Organizations today have continuously incoming data that may develop slight changes in schema, quality, or profile over a period of time. To ensure data is always of high quality, we need to consistently profile new data, evaluate that it meets our business rules, alert for problems in the data, and fix any issues. In this post, we leverage AWS Glue DataBrew, a visual data preparation tool that makes it easy to profile and prepare data for analytics and machine learning (ML). We demonstrate how to use DataBrew to publish data quality statistics and build a solution around it to automate data quality alerts.

Overview of solution

In this post, we walk through a solution that sets up a recurring profile job to determine data quality metrics and, using your defined business rules, report on the validity of the data. The following diagram illustrates the architecture.
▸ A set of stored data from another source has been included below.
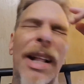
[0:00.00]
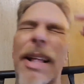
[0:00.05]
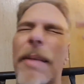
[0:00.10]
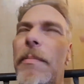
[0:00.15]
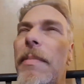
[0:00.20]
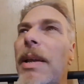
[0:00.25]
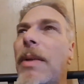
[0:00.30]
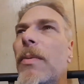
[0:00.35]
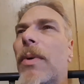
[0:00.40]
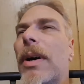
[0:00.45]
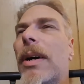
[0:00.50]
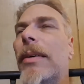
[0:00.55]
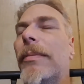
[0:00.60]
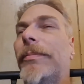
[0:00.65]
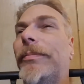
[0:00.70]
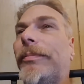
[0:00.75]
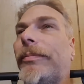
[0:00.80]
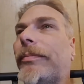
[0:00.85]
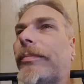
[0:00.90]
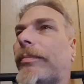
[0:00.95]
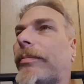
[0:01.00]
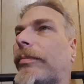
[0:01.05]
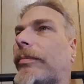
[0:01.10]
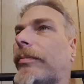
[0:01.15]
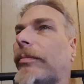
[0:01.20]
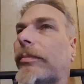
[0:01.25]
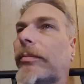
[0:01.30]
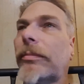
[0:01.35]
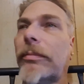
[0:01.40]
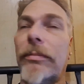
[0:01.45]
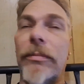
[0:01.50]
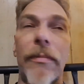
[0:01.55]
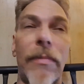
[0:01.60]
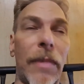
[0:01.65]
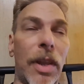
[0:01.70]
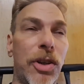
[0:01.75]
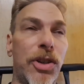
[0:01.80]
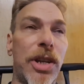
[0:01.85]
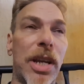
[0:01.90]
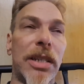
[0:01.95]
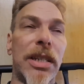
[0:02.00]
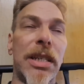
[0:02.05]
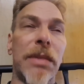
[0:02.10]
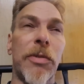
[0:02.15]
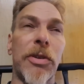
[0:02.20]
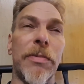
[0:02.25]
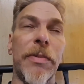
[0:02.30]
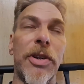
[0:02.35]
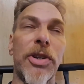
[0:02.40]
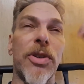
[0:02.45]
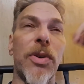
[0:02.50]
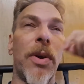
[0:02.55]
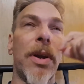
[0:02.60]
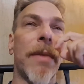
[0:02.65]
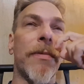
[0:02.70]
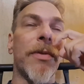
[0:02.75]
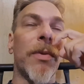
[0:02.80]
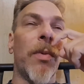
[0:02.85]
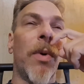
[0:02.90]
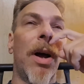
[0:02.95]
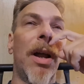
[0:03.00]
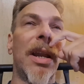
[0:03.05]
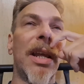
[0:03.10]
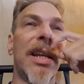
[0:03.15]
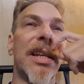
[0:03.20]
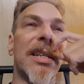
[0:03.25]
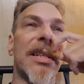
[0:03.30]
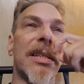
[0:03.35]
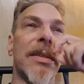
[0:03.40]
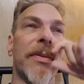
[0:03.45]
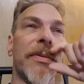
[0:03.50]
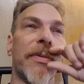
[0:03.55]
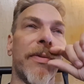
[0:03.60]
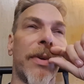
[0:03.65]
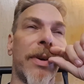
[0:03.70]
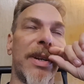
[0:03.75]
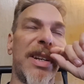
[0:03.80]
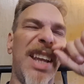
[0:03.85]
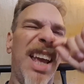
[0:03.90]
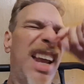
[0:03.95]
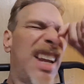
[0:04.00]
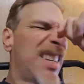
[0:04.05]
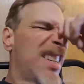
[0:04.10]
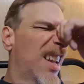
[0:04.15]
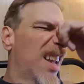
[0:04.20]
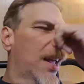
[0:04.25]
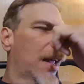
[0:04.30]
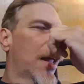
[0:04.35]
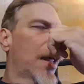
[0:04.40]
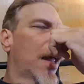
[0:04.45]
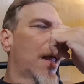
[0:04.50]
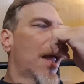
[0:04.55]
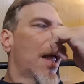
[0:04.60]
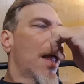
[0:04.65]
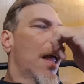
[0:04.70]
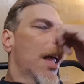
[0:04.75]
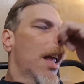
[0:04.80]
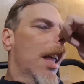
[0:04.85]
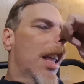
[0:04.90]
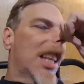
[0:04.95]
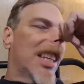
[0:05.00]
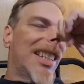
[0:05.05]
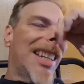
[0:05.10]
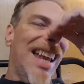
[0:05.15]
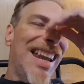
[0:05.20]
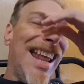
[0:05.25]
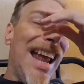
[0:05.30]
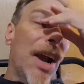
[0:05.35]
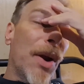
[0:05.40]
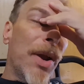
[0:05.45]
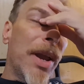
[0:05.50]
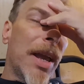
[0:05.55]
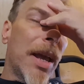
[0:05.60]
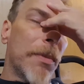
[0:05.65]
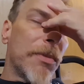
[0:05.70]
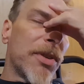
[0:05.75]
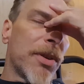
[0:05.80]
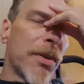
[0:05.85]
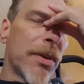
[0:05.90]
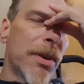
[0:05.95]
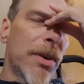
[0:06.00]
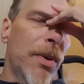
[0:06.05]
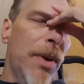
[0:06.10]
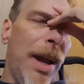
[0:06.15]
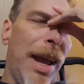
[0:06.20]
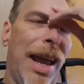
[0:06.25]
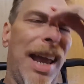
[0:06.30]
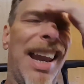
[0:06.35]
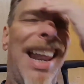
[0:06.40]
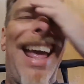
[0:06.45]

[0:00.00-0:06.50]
Meanwhile, Jesse's supposed to be showing up to Wally for a date. Instead, Harry comes through and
We’ll walk through a solution that takes sets up a recurring Profile job to determine data quality metrics, and using your defined business rules.

The steps in this solution are as follows:

  1. Periodically send raw data to Amazon Simple Storage Service (Amazon S3) for storage.
  2. Read the raw data in Amazon S3 and generate a scheduled DataBrew profile job to determine data quality.
  3. Write the DataBrew profile job output to Amazon S3.
  4. Trigger an Amazon EventBridge event after job completion.
  5. Invoke an AWS Lambda function based on the event, which reads the profile output from Amazon S3 and determines whether the output meets data quality business rules.
  6. Publish the results to an Amazon Simple Notification Service (Amazon SNS) topic.
  7. Subscribe email addresses to the SNS topic to inform members of your organization.

Prerequisites

For this walkthrough, you should have the following prerequisites:

Deploying the solution

For a quick start of this solution, you can deploy the provided AWS CloudFormation stack. This creates all the required resources in your account (us-east-1 Region). Follow the rest of this post for a deeper dive into the resources.

  1. Choose Launch Stack:

LaunchStack

  1. In Parameters, for Email, enter an email address that can receive notifications.
  2. Scroll to the end of the form and select I acknowledge that AWS CloudFormation might create IAM resources.
  3. Choose Create stack.

It takes a few minutes for the stack creation to complete; you can follow progress on the Events tab.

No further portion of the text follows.